YOUR OBJECTIVE: Could you give the entries back exactly as they stand, minus any pictures?

Saved data entries:
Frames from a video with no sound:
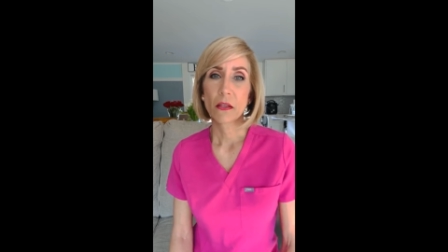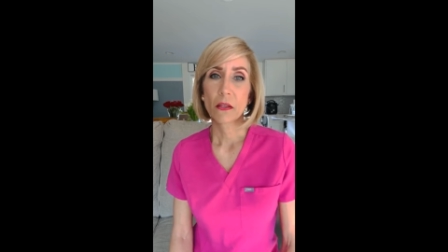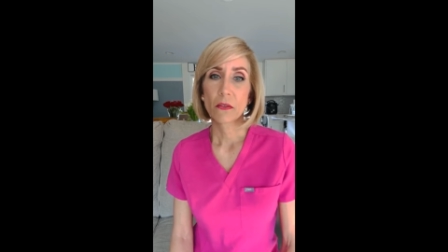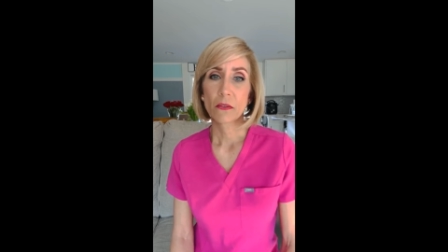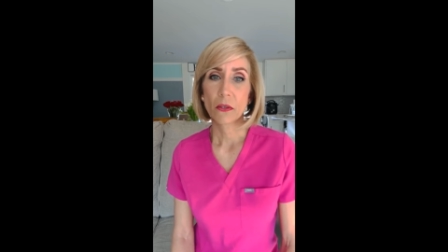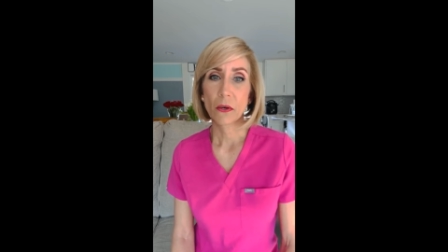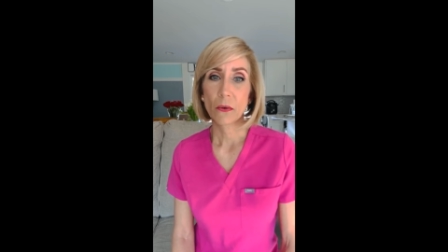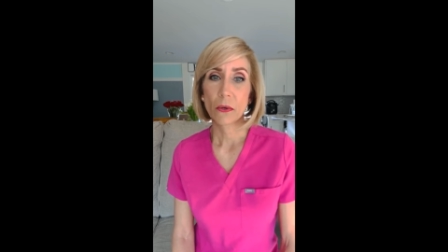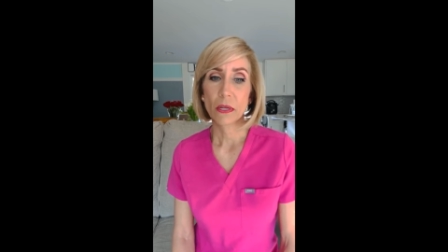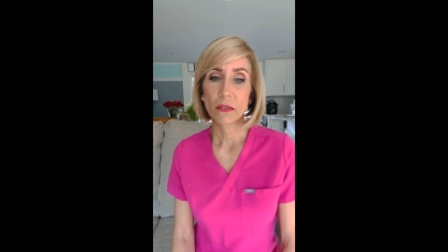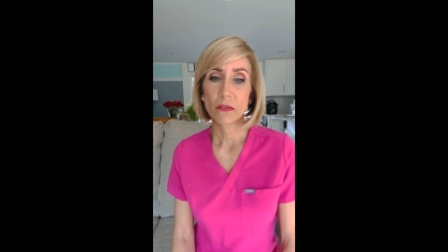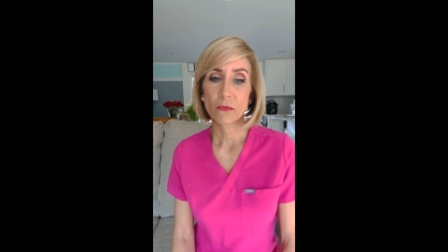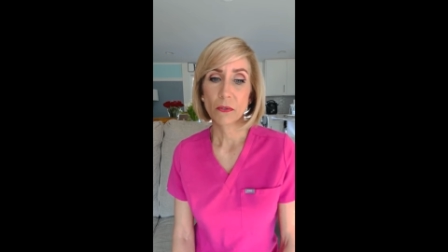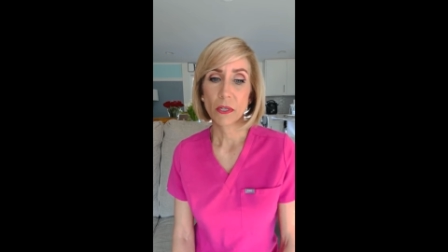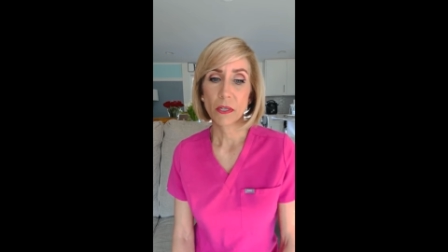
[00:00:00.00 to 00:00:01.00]
So
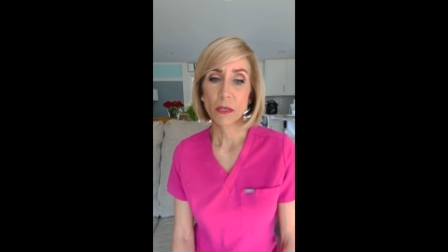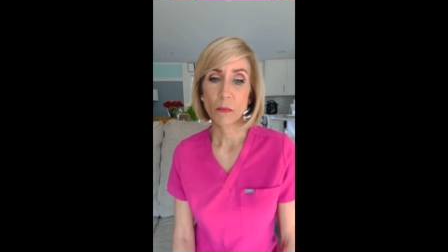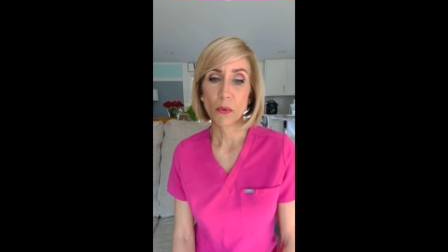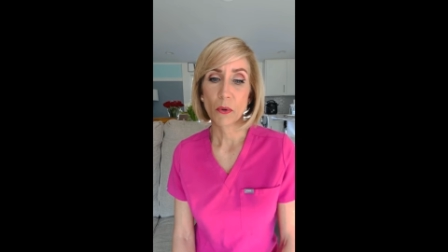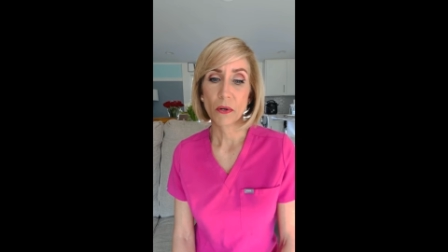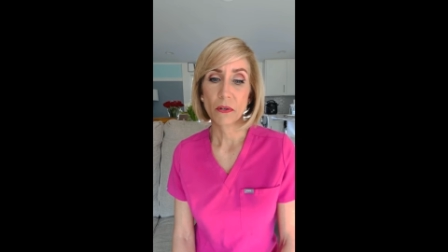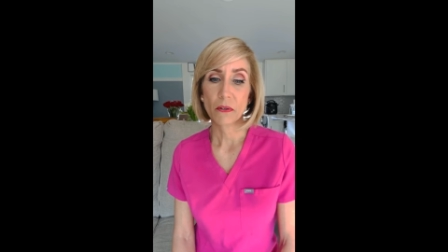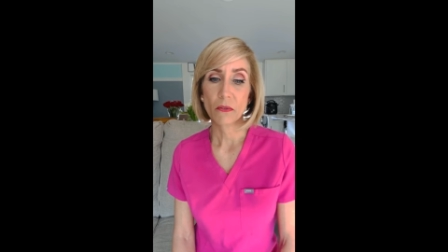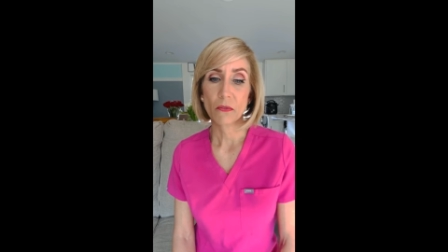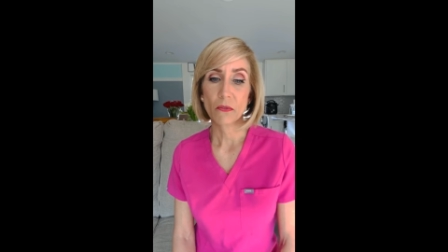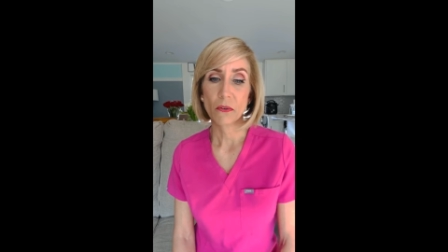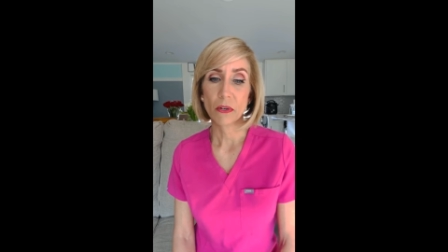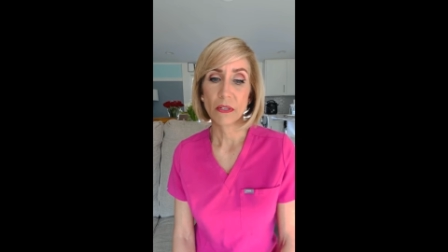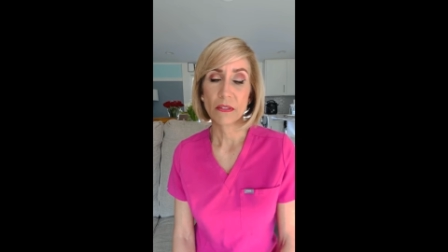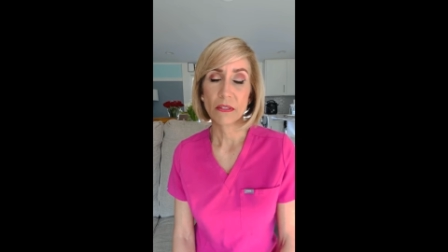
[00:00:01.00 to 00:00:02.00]
it's really important
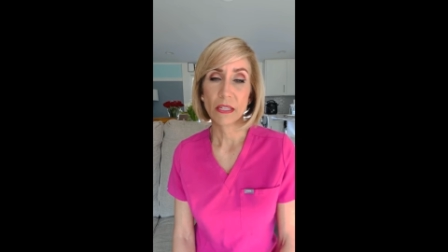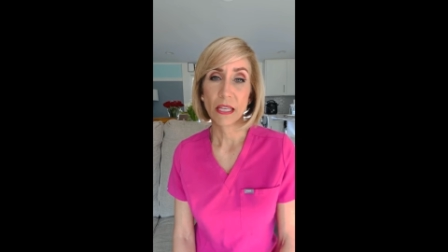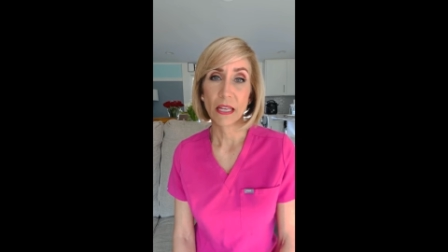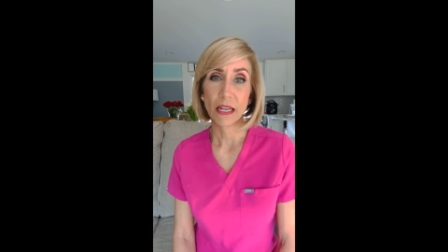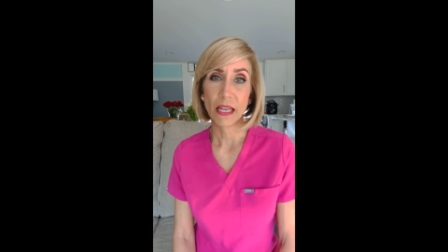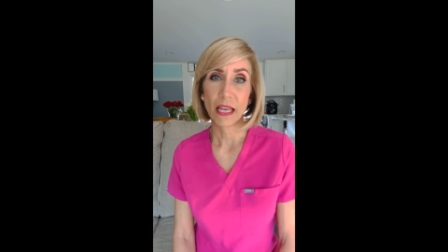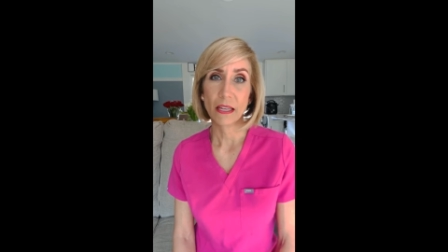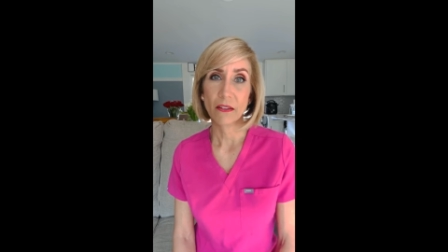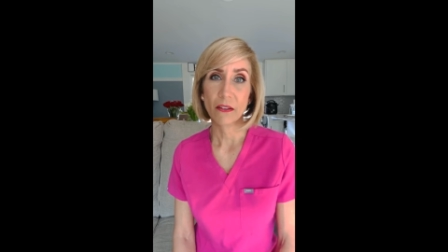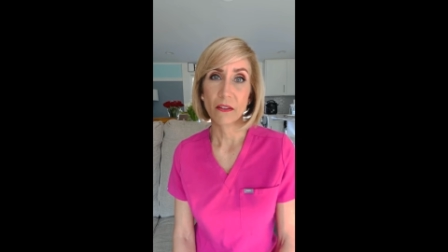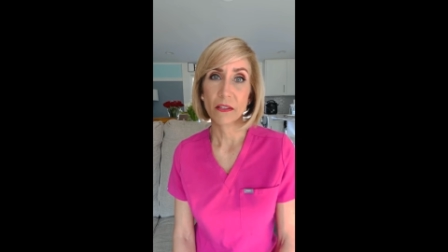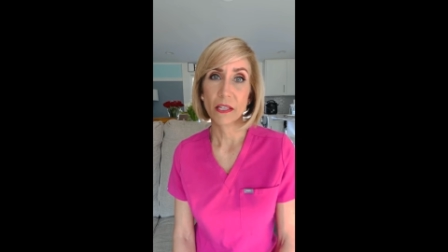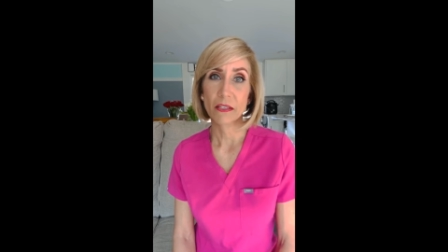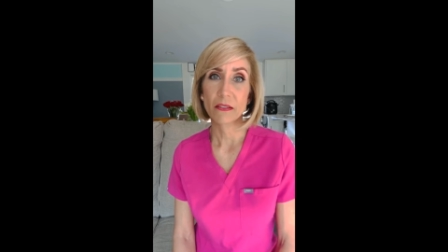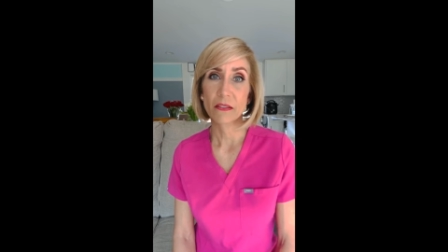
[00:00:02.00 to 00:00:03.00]
for us to get a handle on
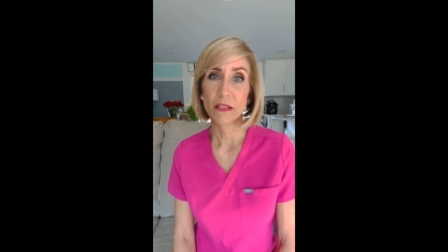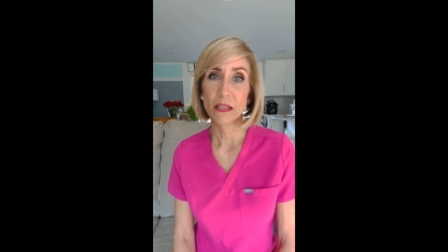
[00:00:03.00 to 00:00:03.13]
this.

TASK OUTPUT:
Frames from a video with no sound:
[00:00:00.00 to 00:00:01.00]
So
[00:00:01.00 to 00:00:02.00]
it's really important
[00:00:02.00 to 00:00:03.00]
for us to get a handle on
[00:00:03.00 to 00:00:03.13]
this.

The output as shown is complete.